Festival d’Avignon: D’après une histoire vraie
D’après une histoire vraie, conception et chorégraphie de Christian Rizzo
Christian Rizzo a inventé D’après une histoire vraie, en voulant retrouver la même puissance masculine de groupe vue une fois à Istanbul dans un spectacle improvisé-un groupe d’hommes se livrant à une danse traditionnelle.
De famille italo-espagnole née au Maroc, Rizzo cherche son territoire à travers la danse : le contour méditerranéen est en lien direct avec son histoire familiale, mais cette donnée ne le préoccupait pas jusqu’alors. Mais, à Istanbul, il a observé, avec Kerem Gelebek, les danses traditionnelles des clans , et où ils ont pu étudier les motifs dansés : une fascination pour l’artiste en recherche.
Les huit interprètes masculins choisis ici sont tous méditerranéens. Ils sont accompagnés sur scène par deux batteurs, Didier Ambact et King Q4, qui se sont inspirés à la fois de « hardcore » et de musique liturgique, pour une danse qui se situerait entre le djembé, le folklore et la danse post-moderne américaine, du côté de Steve Reich, entre esthétique populaire et avant-gardiste. La pièce est magnifique d’humilité et de plénitude où l’accomplissement individuel disparaît au profit du collectif. Les danseurs portent des pantalons du quotidien, T-shirts ou chemises d’été, cheveux longs ou courts…comme le public.

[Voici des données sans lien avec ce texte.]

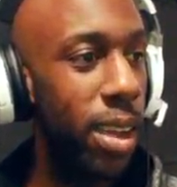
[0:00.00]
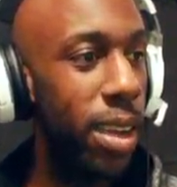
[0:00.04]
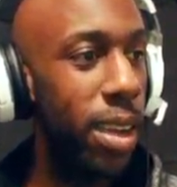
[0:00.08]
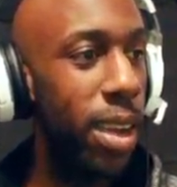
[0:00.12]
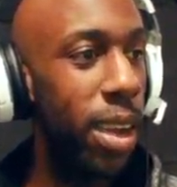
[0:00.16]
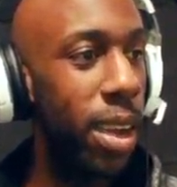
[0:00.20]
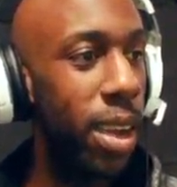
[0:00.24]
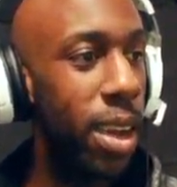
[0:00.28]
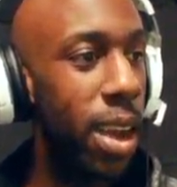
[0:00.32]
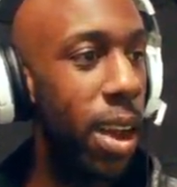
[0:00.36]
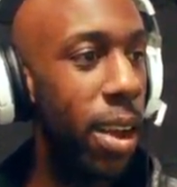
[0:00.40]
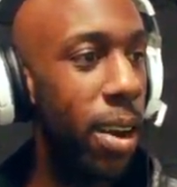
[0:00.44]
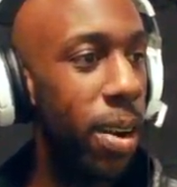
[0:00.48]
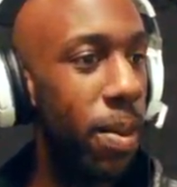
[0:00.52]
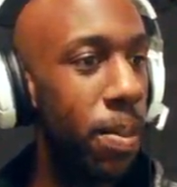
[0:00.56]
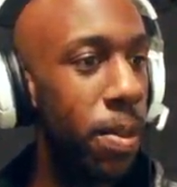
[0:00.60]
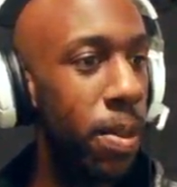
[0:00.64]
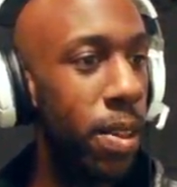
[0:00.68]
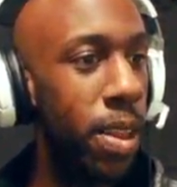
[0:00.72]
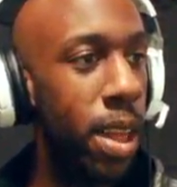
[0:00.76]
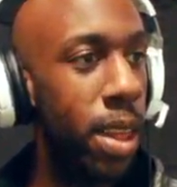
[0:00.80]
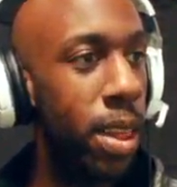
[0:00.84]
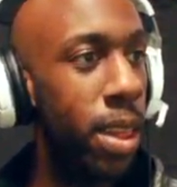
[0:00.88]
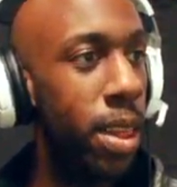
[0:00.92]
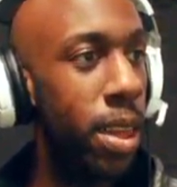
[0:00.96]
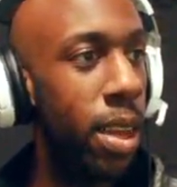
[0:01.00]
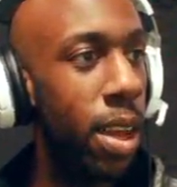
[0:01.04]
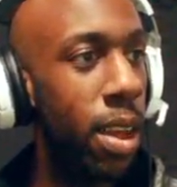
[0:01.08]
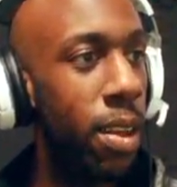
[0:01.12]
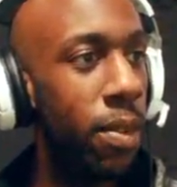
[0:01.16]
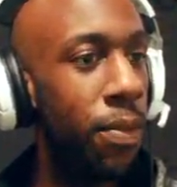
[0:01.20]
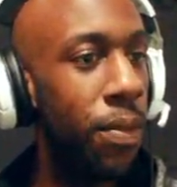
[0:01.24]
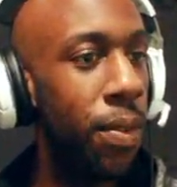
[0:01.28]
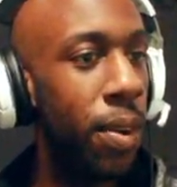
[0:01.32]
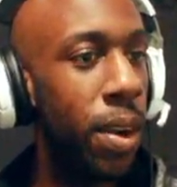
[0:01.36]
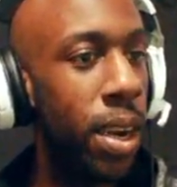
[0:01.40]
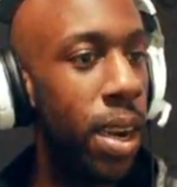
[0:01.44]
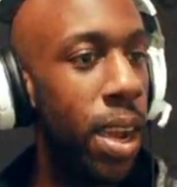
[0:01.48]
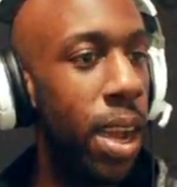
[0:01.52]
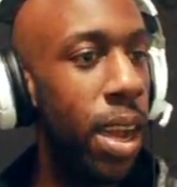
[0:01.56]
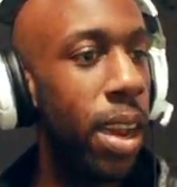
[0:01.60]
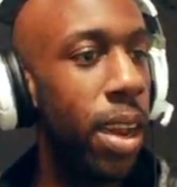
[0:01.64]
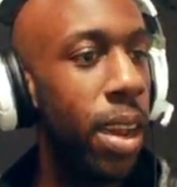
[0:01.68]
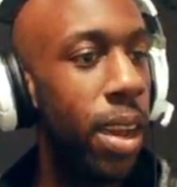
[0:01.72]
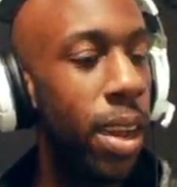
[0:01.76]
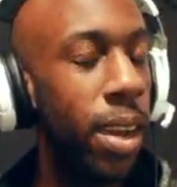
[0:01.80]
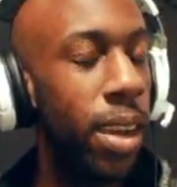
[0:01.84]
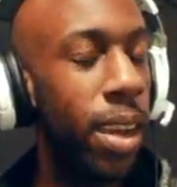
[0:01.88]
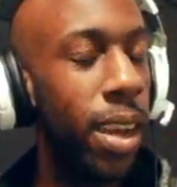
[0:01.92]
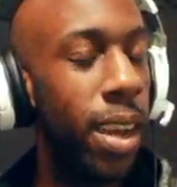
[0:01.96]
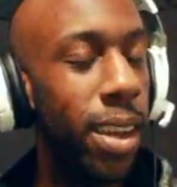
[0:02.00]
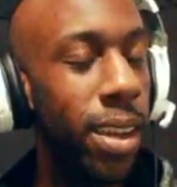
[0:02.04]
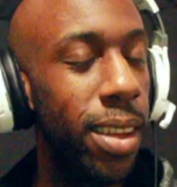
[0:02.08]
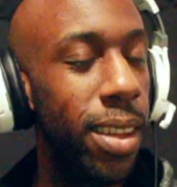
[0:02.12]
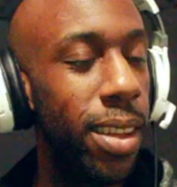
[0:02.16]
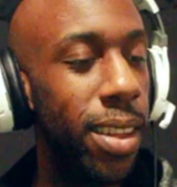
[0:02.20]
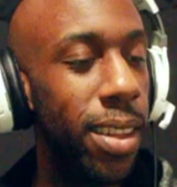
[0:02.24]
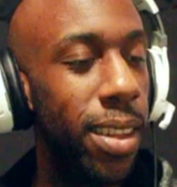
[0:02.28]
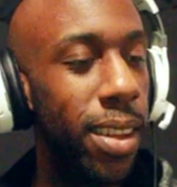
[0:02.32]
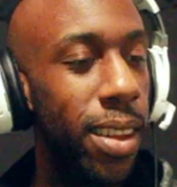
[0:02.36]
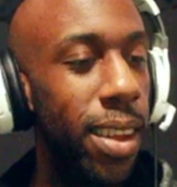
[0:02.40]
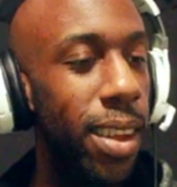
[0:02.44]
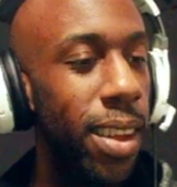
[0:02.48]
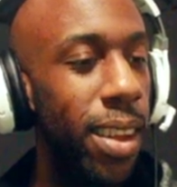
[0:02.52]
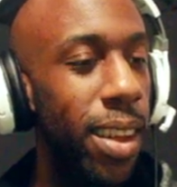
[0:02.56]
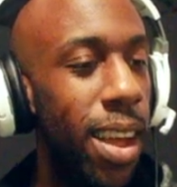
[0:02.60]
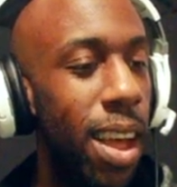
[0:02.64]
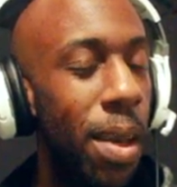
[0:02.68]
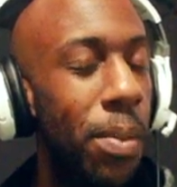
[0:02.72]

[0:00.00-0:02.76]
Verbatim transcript: get caught up in that thing. I forget. Okay.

Ils ne posent pas la danse comme un écran personnel et un territoire intime à sauvegarder et qui sépare. La banalité standard mais élégante des interprètes les mène à la pureté la plus nette dans le dessin des lignes. Selon les principes d’une danse tellurique, ils courbent leur corps près du sol, virent en arrière, et suivent une spirale régulière qui les élève et les abaisse, successivement-attirés par la loi de la gravité. Le calcul de probabilités des mouvements engagés est variable à l’infini, et peut se renouveler sans jamais lasser : les danseurs donnent la sensation d’évoluer dans l’apesanteur, sans efforts répétés et sans prémices d’essoufflement.

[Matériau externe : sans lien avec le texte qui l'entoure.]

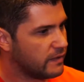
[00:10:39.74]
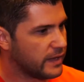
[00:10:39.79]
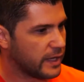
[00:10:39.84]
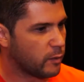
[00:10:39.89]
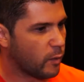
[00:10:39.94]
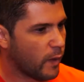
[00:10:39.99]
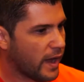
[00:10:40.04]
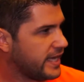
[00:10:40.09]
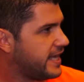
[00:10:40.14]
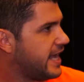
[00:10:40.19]

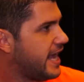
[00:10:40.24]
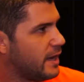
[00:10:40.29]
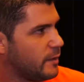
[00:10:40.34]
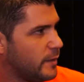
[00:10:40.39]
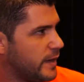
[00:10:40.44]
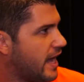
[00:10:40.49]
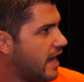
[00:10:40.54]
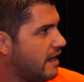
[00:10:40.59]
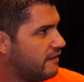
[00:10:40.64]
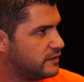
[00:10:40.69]
why can't
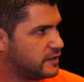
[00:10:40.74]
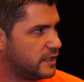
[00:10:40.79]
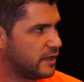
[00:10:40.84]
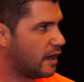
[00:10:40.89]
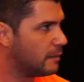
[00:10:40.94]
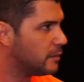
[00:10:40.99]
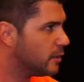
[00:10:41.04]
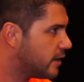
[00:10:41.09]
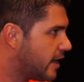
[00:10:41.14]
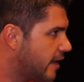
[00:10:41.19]
we have
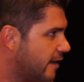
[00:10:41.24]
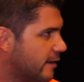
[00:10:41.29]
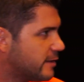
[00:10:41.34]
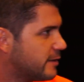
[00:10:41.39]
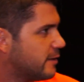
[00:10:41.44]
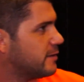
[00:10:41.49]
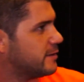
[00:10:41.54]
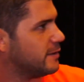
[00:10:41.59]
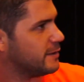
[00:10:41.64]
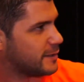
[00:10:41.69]
Diablo
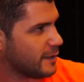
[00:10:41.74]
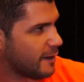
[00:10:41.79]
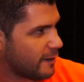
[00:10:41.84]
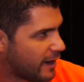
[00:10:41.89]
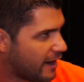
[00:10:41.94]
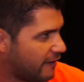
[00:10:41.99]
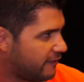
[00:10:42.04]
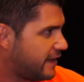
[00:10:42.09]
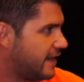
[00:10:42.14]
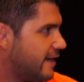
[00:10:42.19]
characters and
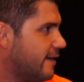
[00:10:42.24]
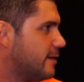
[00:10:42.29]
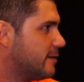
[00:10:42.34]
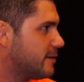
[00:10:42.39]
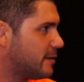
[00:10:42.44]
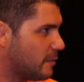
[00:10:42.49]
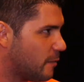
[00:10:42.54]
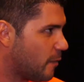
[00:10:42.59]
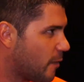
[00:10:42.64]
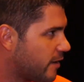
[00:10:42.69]
StarCraft
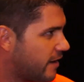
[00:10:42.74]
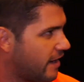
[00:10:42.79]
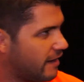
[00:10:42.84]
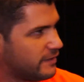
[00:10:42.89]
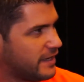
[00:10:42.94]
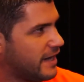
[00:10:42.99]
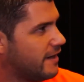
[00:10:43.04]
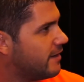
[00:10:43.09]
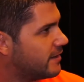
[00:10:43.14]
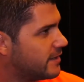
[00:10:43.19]
characters and
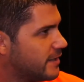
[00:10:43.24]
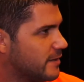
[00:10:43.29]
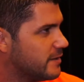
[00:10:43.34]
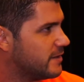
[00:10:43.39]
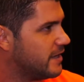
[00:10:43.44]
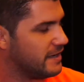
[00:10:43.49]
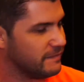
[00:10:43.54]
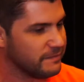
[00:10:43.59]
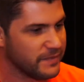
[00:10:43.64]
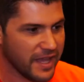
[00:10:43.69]
Warcraft characters,
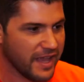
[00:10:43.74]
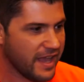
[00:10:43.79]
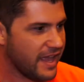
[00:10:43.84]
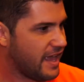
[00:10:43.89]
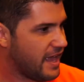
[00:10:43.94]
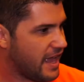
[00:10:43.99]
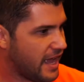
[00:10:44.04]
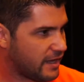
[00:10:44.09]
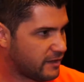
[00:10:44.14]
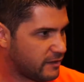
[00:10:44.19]
and
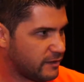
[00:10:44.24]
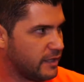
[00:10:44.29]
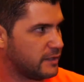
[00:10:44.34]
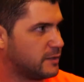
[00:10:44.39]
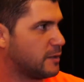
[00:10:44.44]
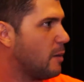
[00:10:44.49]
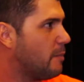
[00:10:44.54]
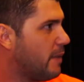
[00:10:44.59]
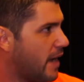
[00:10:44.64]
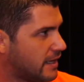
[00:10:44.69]
heck, let's
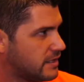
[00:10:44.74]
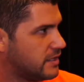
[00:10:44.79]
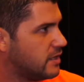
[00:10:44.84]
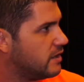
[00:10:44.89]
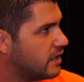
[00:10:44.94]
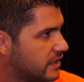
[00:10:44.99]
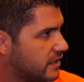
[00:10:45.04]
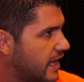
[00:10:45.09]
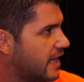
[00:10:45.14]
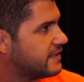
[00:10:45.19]
go back to
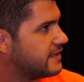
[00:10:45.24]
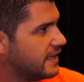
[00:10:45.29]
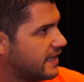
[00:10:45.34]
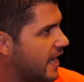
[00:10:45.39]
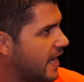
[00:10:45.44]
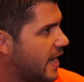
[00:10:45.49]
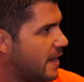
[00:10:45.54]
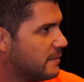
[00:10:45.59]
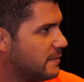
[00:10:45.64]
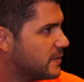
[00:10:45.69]
the classic
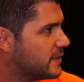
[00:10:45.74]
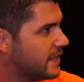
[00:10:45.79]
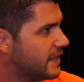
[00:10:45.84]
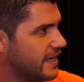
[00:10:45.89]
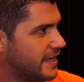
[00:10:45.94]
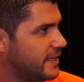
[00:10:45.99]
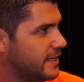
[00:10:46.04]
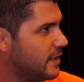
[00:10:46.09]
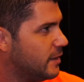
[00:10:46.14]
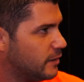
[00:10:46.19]
games,
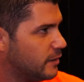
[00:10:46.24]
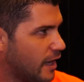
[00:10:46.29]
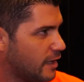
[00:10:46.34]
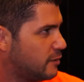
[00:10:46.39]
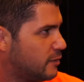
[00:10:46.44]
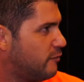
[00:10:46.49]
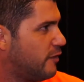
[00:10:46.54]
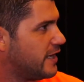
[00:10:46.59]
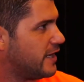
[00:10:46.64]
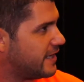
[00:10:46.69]

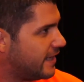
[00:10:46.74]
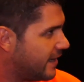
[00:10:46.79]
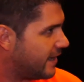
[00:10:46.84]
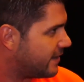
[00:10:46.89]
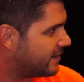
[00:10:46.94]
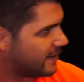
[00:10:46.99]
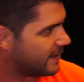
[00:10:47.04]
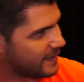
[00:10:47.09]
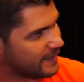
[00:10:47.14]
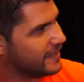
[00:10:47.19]
Lost
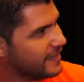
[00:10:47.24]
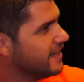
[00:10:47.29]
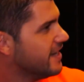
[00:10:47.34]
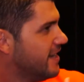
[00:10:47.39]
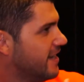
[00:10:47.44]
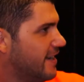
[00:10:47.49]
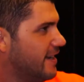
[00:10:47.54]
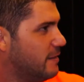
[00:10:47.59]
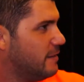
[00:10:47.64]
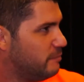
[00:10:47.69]
Vikings and
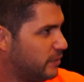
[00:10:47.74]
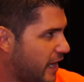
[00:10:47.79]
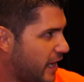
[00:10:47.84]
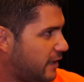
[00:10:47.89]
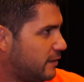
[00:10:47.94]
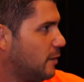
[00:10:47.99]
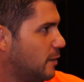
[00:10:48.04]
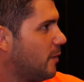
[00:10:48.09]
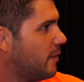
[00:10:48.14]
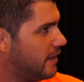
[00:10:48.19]

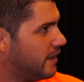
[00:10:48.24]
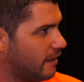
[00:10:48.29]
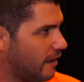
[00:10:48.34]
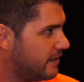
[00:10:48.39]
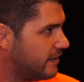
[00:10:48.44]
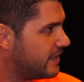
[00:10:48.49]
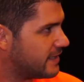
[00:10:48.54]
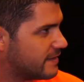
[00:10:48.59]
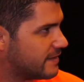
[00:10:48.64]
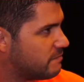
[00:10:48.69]
Blackthorn and all
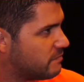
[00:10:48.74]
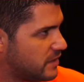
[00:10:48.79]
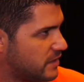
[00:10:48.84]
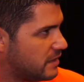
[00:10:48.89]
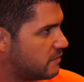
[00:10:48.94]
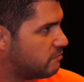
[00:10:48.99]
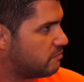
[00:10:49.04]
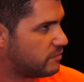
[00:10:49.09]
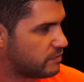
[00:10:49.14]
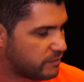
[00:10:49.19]
these
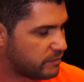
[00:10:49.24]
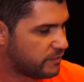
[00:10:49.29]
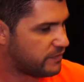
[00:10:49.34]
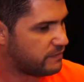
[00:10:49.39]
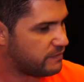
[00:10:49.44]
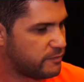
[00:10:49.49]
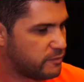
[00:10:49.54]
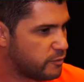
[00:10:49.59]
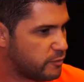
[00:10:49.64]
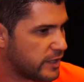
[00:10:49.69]

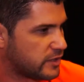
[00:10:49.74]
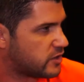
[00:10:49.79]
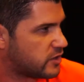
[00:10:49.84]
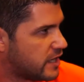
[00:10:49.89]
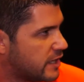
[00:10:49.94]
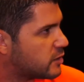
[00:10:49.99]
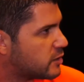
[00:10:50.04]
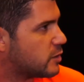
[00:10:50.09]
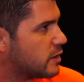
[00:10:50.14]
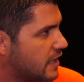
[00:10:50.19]
rich
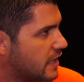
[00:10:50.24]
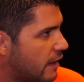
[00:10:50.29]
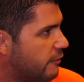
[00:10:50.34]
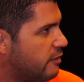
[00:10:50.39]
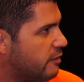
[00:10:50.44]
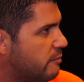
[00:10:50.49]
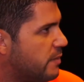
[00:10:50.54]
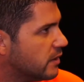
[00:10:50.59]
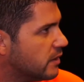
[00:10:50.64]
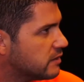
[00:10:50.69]
history that
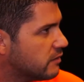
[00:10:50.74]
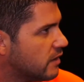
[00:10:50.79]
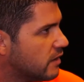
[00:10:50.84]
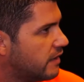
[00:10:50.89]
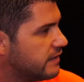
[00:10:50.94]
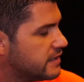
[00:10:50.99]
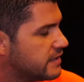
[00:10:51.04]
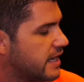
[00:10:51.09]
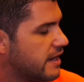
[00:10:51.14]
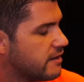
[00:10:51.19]
we've built on
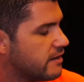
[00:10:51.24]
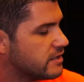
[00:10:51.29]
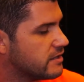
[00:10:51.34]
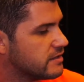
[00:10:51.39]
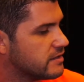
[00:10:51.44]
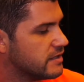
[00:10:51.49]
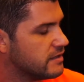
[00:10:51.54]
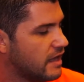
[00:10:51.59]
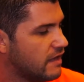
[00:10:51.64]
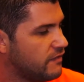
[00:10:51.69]
all these
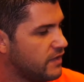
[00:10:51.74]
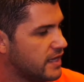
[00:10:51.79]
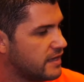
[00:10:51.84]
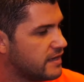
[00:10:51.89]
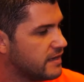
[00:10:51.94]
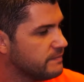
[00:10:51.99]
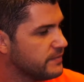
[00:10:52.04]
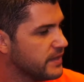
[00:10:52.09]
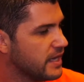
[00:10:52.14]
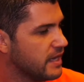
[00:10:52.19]
characters. And I think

Ces danses sont partagées et appropriées par tous : les partitions d’un interprète, puis de deux, s’échangent, se recoupent, se regroupent pour une rencontre chorale pleine d’évidence et de grâce. Dans la reconnaissance des danses « archaïques » et traditionnelles, les mouvements individuels et collectifs sont amples : taper du pied et cultiver la douceur, lever les bras en l’air, tourner, joindre les mains…
Rien ne semble plus évident pour le spectateur, en même temps qu’essentiel et révélateur de la vie et du désir d’être là, pleinement. Danse détournée de derviches en rappel discret, la chorégraphie enchante par sa justesse et son trait sûr.
Véronique Hotte
Gymnase Aubanel, les 12 , 13, 14 et 15 juillet.